▸ **The task**: Transcribe the entries below word for word, beginning at the line with "Silent video, 10 frames per second." and stopping after the line with "Word for word: aluminum"; drop all pictures.

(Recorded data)
"""

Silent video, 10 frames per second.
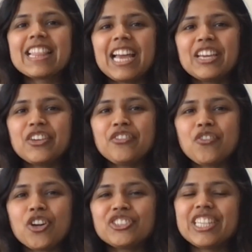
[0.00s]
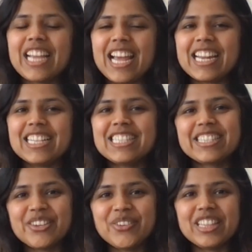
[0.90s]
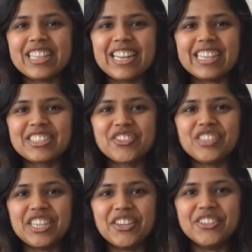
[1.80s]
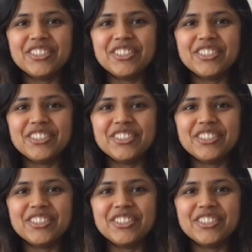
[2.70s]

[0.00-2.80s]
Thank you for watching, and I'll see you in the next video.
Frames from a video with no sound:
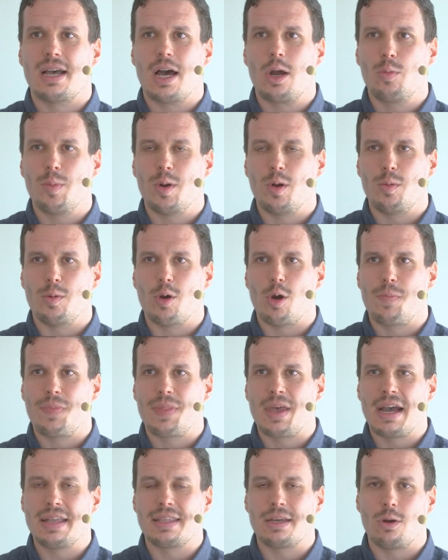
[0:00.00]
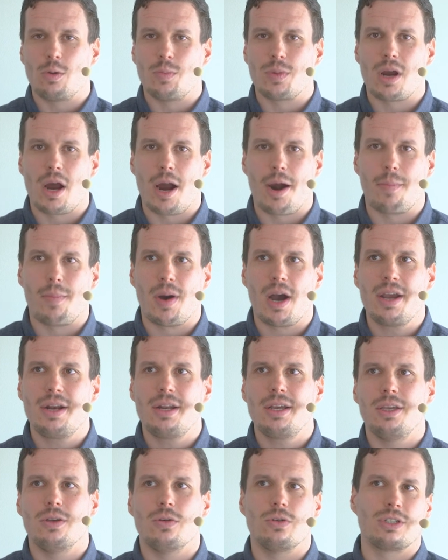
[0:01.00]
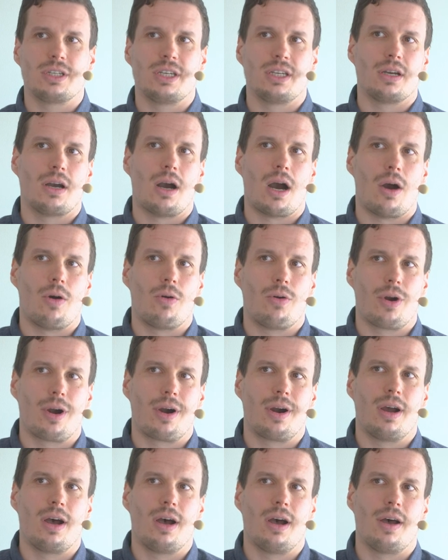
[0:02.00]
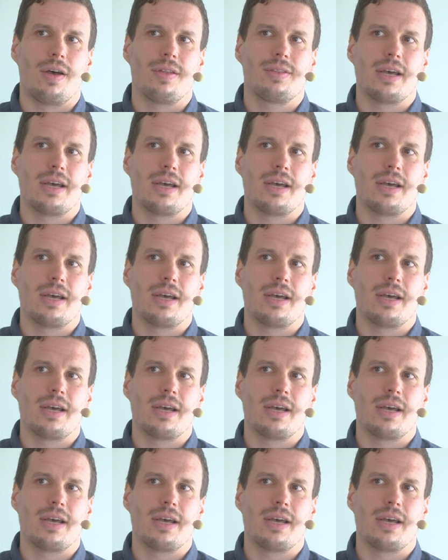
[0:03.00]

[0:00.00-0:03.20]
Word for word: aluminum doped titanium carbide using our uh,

"""
"""

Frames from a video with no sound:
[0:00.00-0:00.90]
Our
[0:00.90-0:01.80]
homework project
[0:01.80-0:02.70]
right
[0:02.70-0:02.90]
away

"""

▸ **Completed exercise**:
Silent video, 10 frames per second.
[0.00s]
[0.90s]
[1.80s]
[2.70s]

[0.00-2.80s]
Thank you for watching, and I'll see you in the next video.
Frames from a video with no sound:
[0:00.00]
[0:01.00]
[0:02.00]
[0:03.00]

[0:00.00-0:03.20]
Word for word: aluminum doped titanium carbide using our uh,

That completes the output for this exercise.